Without further ado, here’s my bucket list of people I’d love to meet, in no particular order:

  • Paulo Coelho (@paulocoelho) – a truly inspirational author. His books “The Alchemist” and “By the River Piedra, I Lay Down and Wept” meant the world to me.
  • Beata Klarsfeld – together with her husband Serge, they dedicated their lives to tracking down and bringing Nazis to justice, mostly notably Klaus Barbie. I had the good fortunate to listen to a presentation she gave several years ago and was humbled by her selflessness and determination.
  • Andy Carvin (@acarvin) – the Arab Spring changed history and, in the process, Andy’s role altered the landscape of journalism. He made social media reporting visceral and important, communicating in 140 characters the often-graphic reality of the revolutions in the streets as they unravelled, minute by minute, story by story.
  • Stevie Wonder – the man, the legend. His music is like the best-day-ever. Seeing him play live was one of the best nights of my life.
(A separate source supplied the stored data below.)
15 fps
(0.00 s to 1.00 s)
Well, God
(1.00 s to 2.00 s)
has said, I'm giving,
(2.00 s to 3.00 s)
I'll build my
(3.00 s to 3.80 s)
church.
  • Barack Obama – Say what you will about the economy, liberalism, healthcare, taxes. I was riveted by his inauguration speech back in 2008 and, particularly, the line: “To those who cling to power through corruption and deceit and the silencing of dissent, know that you are on the wrong side of history, but that we will extend a hand if you are willing to unclench your fist.”
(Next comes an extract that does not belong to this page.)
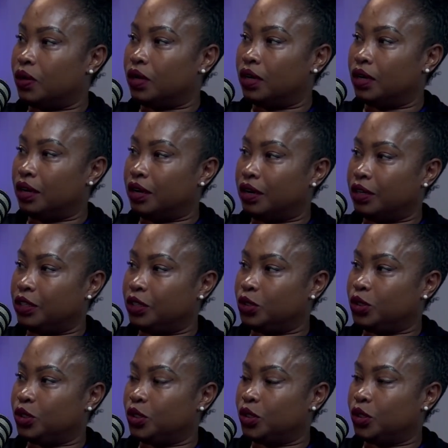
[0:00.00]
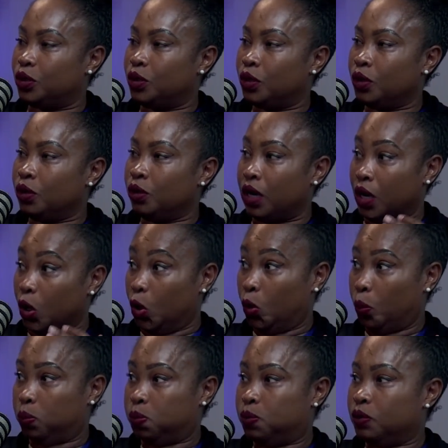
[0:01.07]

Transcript: on YouTube? And oop.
  • Clint & Stacey of “What Not to Wear” – they have given me the rules and I shall abide. I’d love them to come shop with me for a day. Shut the front door.
  • Ellen Degeneres – Few people make me laugh like Ellen can. She’s generous, beautiful, human, real. And have you seen her read from Fifty Shades of Grey? Hilarious.
  • Elie Wiesel – Holocaust survivor, writer, activist. Nobel Peace Prize winner. My respect for him is profound.
  • Francis Cabrel – his music was the soundtrack of my three wonderful years living in France. I was and still am bewitched by his lyrics, melody and soulfulness. Seeing him play live was an honor that I shan’t forget.
  • Bill Bryson – a combination of laugh-out-loud funny, erudite and educational all wrapped into one man’s great writing. I’ve read and re-read his books about his travels through England, Europe, America, Australia over and over again, and never tire of them. Check out some of his best quotes here.

Who’s on your bucket list of people you admire and would like to meet?